In his happier dreams, Jeremiah Moss sees the city as it was, the vanished New York, and he rushes around, digital camera in hand, trying to capture everything. In less happy dreams, he sees the city as it is, the vanishing New York, the one that he documents by day on his blog Jeremiah’s Vanishing New York, a.k.a. the Book of Lamentations: A Bitterly Nostalgic Look at a City in the Process of Going Extinct.
It is said that we what cannot resolve in our waking lives haunts our dreams, and this seems particularly true for the pseudonymous Mr. Moss. But rather than despairing, Mr. Moss has decided to magnify the effect. Now he posts his dreams, and the dreams of other New Yorkers similarly inclined to bitter nostalgia even in their sleep, on a quiet side blog: Dreams of the Vanishing New York.
“I noticed that I’d been having dreams about the themes of Vanishing New York. I think it’s the obsessive way I do the blog; it’s in my head a lot,” Mr. Moss told The Observer when we spoke with him about the project. “I thought it would be interesting over time to see if we could see something in the collective unconscious. It’s not a blog that I’d be doing every day, but it would kind of be a repository for these dreams.”
So far, Mr. Moss has received a handful of submissions, which he has been posting on something close to a weekly basis since starting the blog in April.

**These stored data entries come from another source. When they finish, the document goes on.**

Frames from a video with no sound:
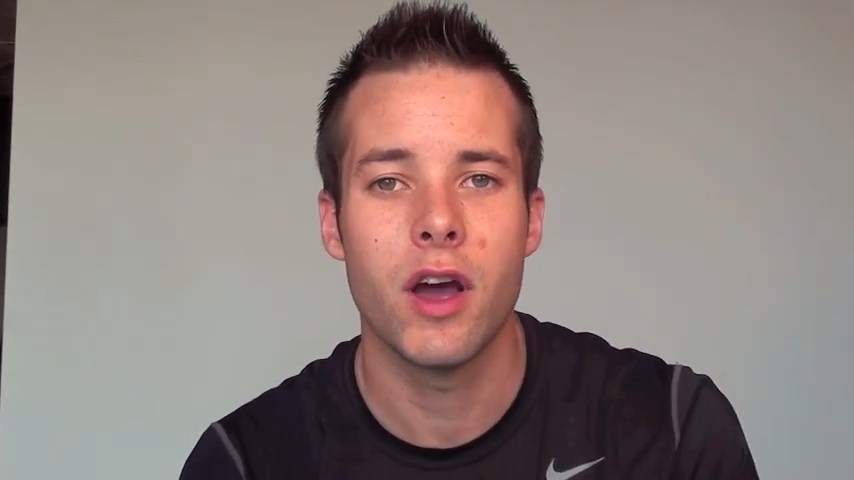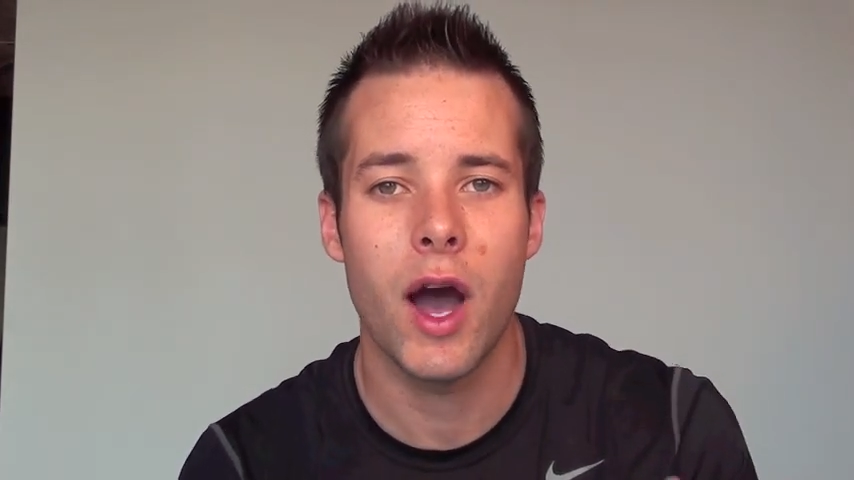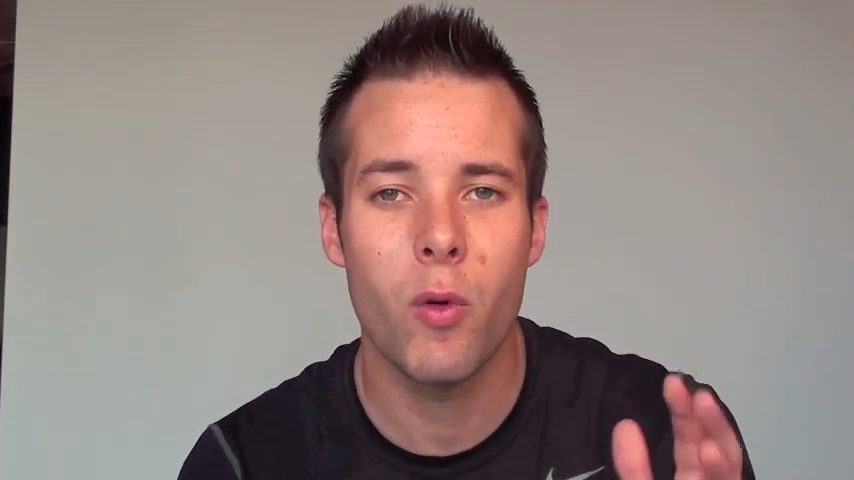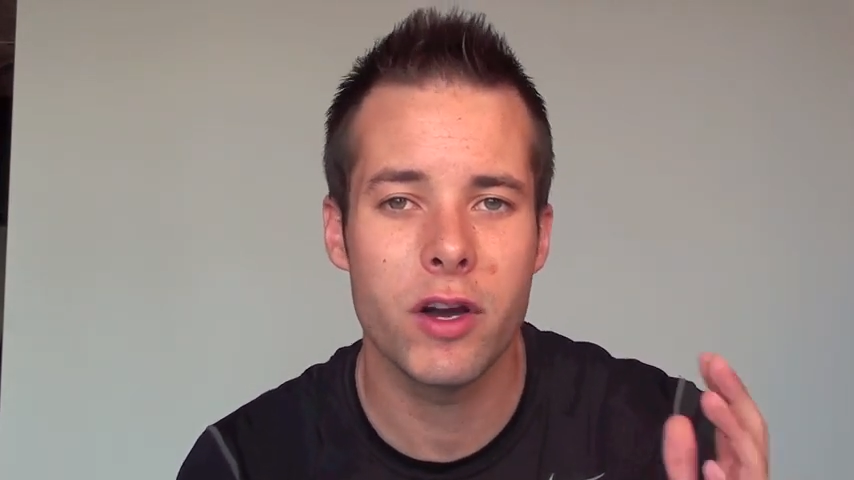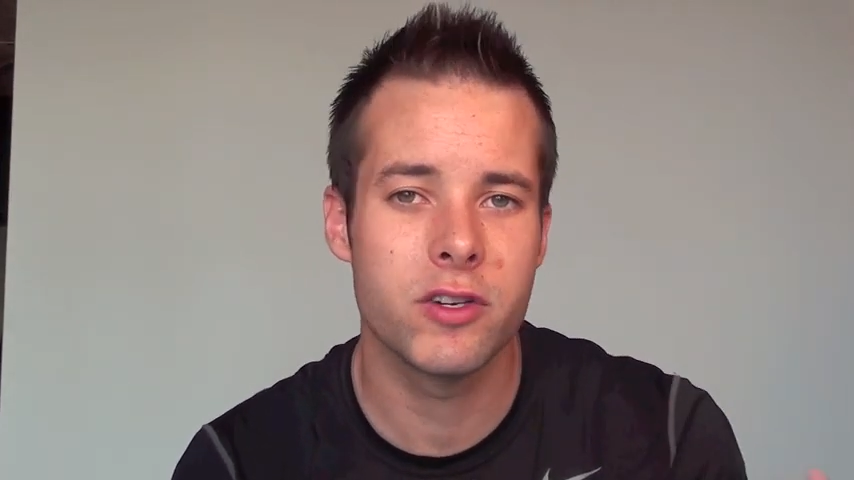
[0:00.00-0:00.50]

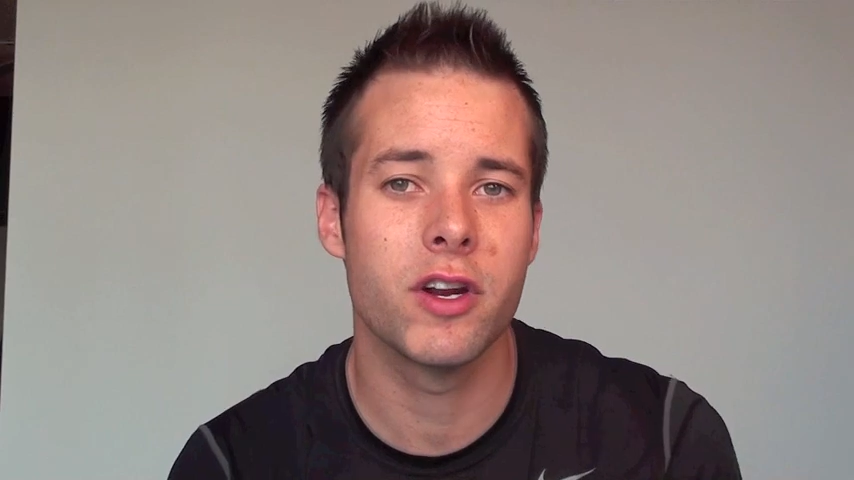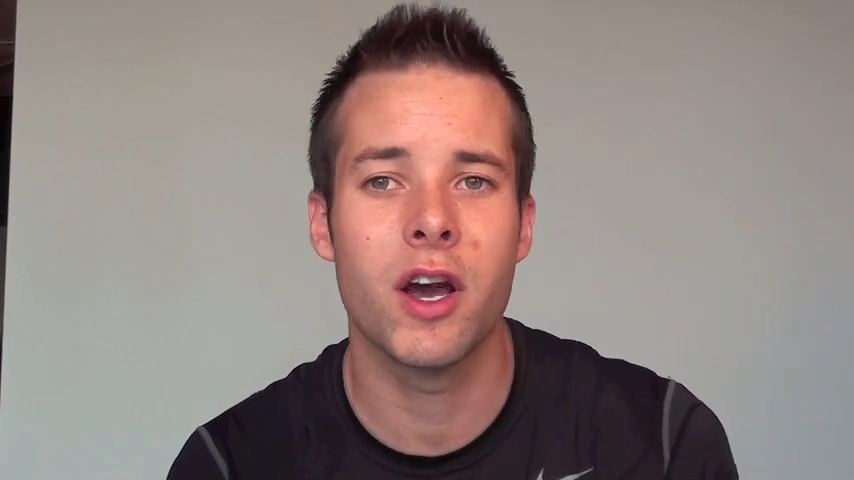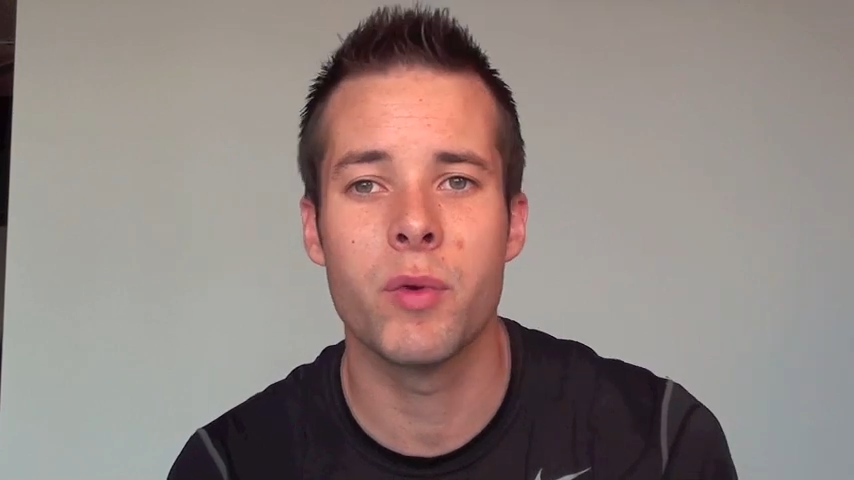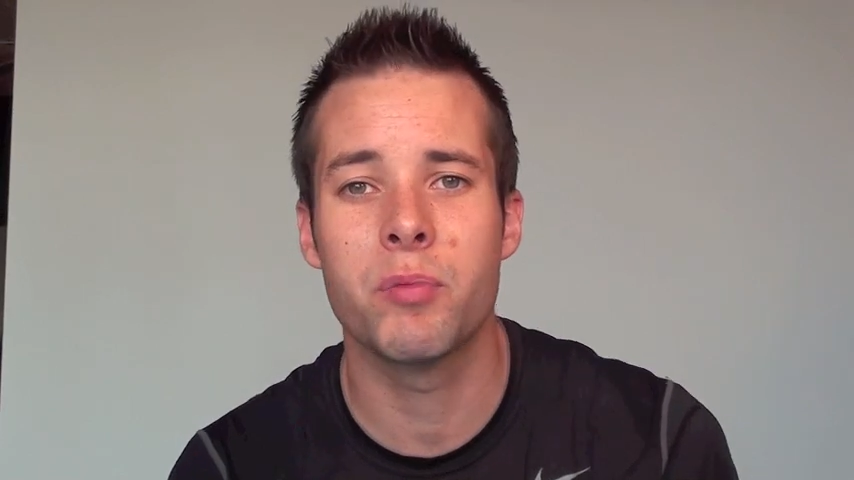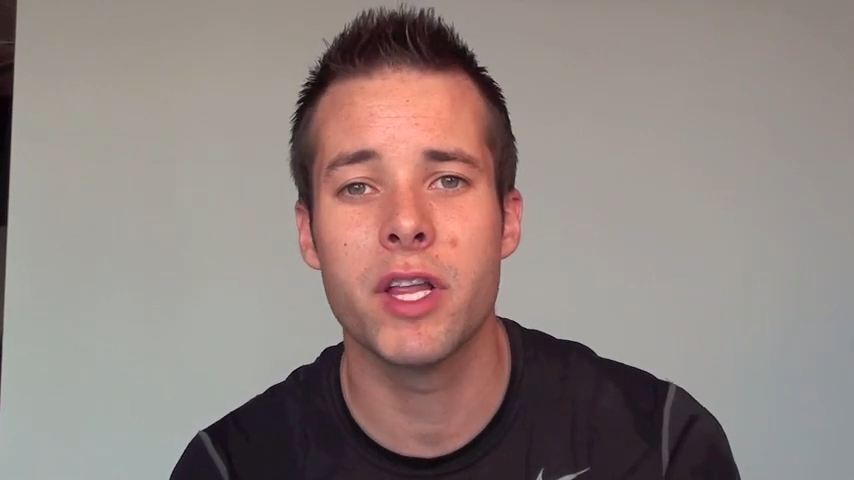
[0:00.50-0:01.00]
I want you to
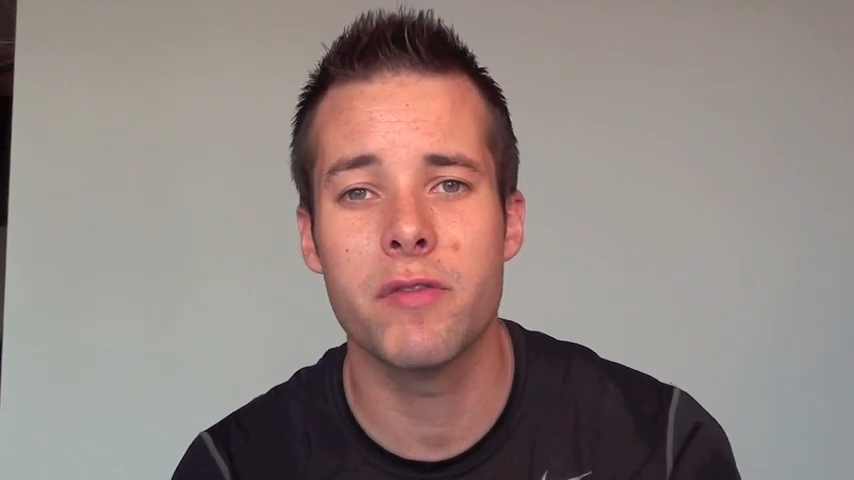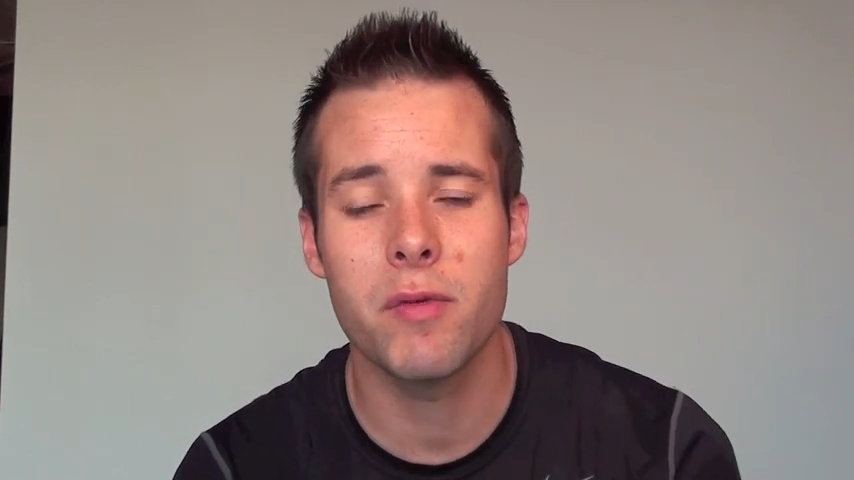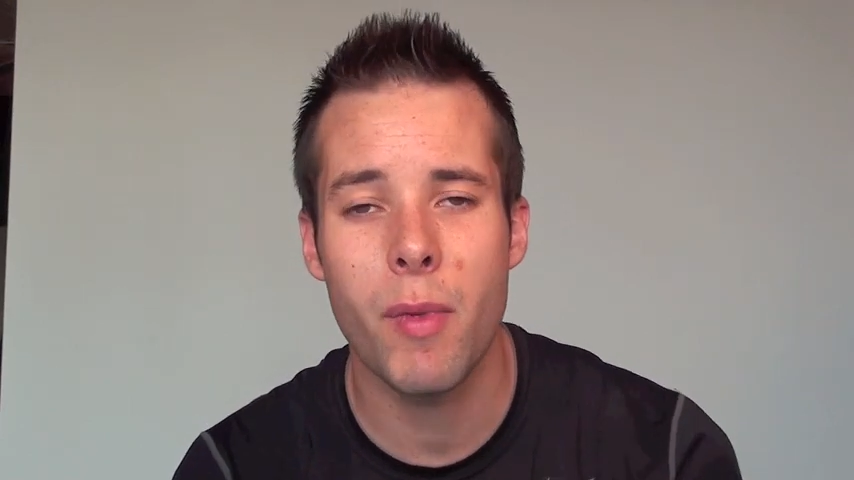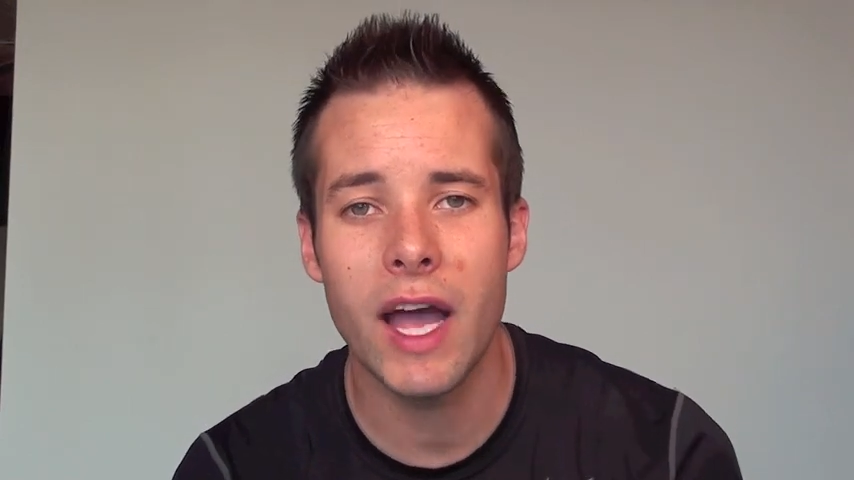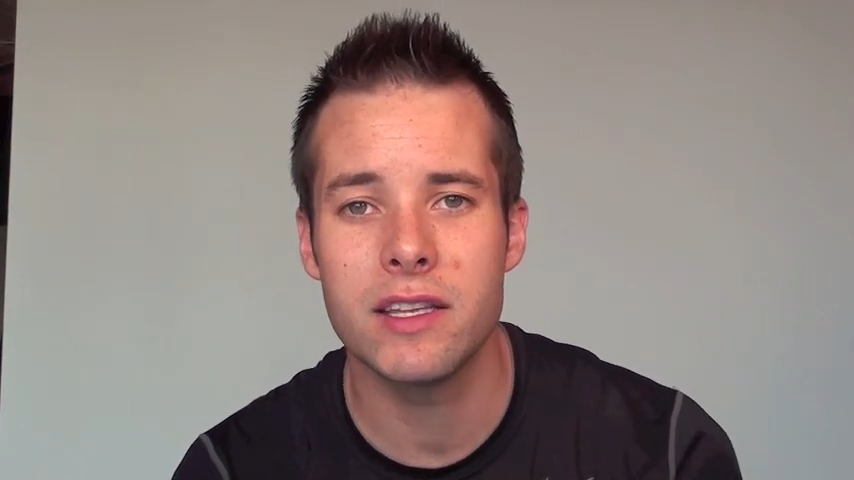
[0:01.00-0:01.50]
come and play
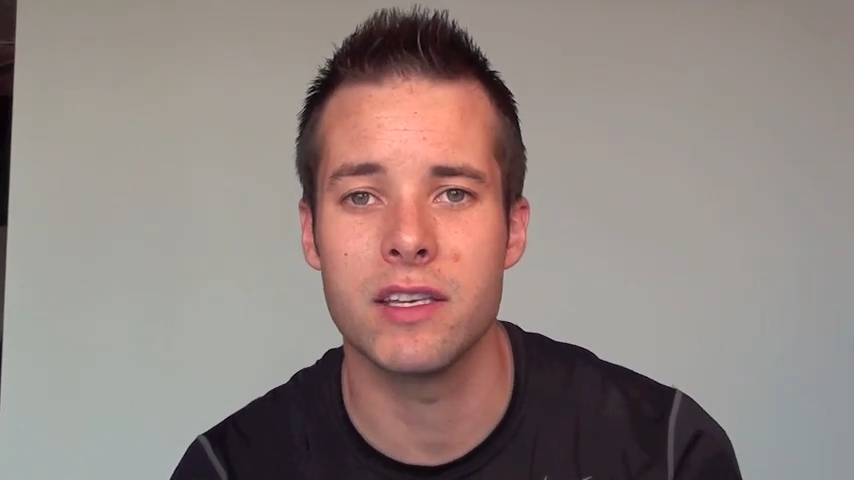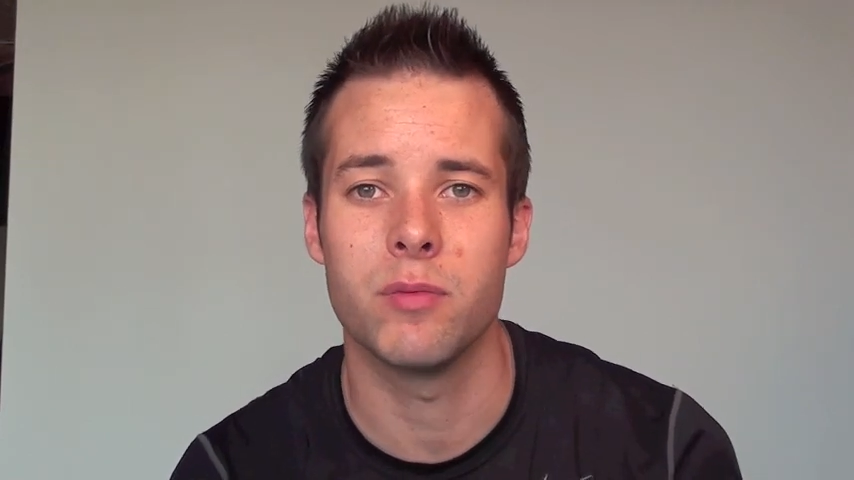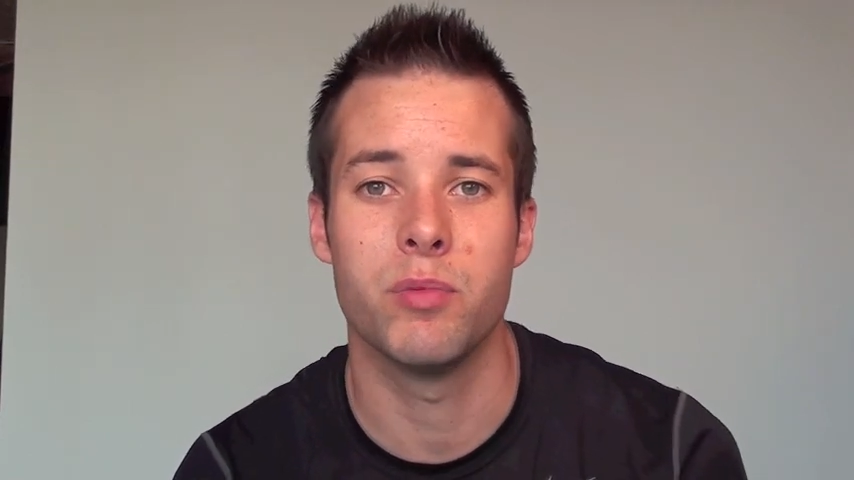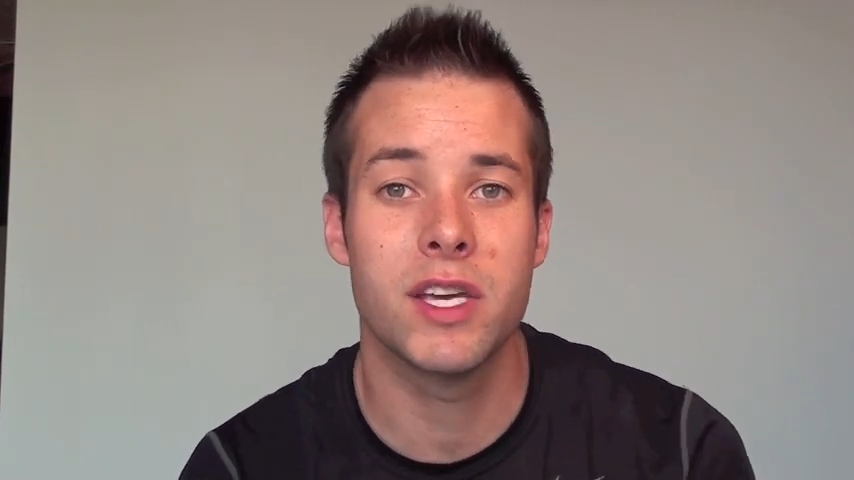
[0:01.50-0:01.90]
for my team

So what do people dream about when they dream about New York?
“Most of the dreams express anxiety about losing parts of the city or longing for lost parts of the city,” said Mr. Moss, who admits that his readers might be more inclined to have anxious dreams about an urban landscape that is being remade than the general population (and to feel alienated, rather than delighted, by the hyper-gentrification that the Bloomberg administration has wrought).
“I think loss is a big anxiety in most people’s dreams. Maybe in New York, we’re choosing things like the Chelsea Hotel to symbolize that when we’re sleeping,” he noted. “Or maybe it’s a genre of New York dreaming, like the dream we all have about the hidden room in their apartment.”

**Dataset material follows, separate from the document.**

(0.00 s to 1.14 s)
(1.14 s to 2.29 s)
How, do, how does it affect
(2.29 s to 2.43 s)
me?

The Observer tried to recall if we had ever had such a sweet dream.
So far, the dream locations are filled with the detritus of everyday life—gas stations, basements, bars, Tompkins Square Park—rather than iconic locations like the Empire State building.
And it turns out that a fair number of people dream about Mr. Moss himself, and his peregrinations through the city. Or at least the kind of people who read his blog religiously dream about him. Despite his mysterious visage, he’s made appearances in several dreams: once as a tall, thin young man with long dreds, a beautiful bandana and magenta/deep purple lipstick and in another, as a master xeroxer living in a dingy, windowless room in the cellar of NYU.
But what about boredom of wading through the submissions?, we wondered. Had he never been subjected to someone’s byzantine and deeply boring dream retelling?
Having to write a dream down, or at least writing a dream that will be posted on a blog, seems to offer the recounting a shape they often lack spoken, Mr. Moss said, as people feel compelled to make a story out of the jumble of sleep. At the very least, they delete the “and thens” that so often plague verbal accounts.
And what had Mr. Moss learned about the collective unconscious of New Yorkers so far?
“There is this sense of powerlessness as the city is being radically changed around them and the things they love about it are being taken away,” Mr. Moss said. “There’s this anxiety about being discarded. A lot of the dreams have to do with destruction and the fear of destruction, but there’s also a wish for destruction. I think underneath the anxiety, is the thought that if the thing you fear happens, then you don’t fear it anymore.”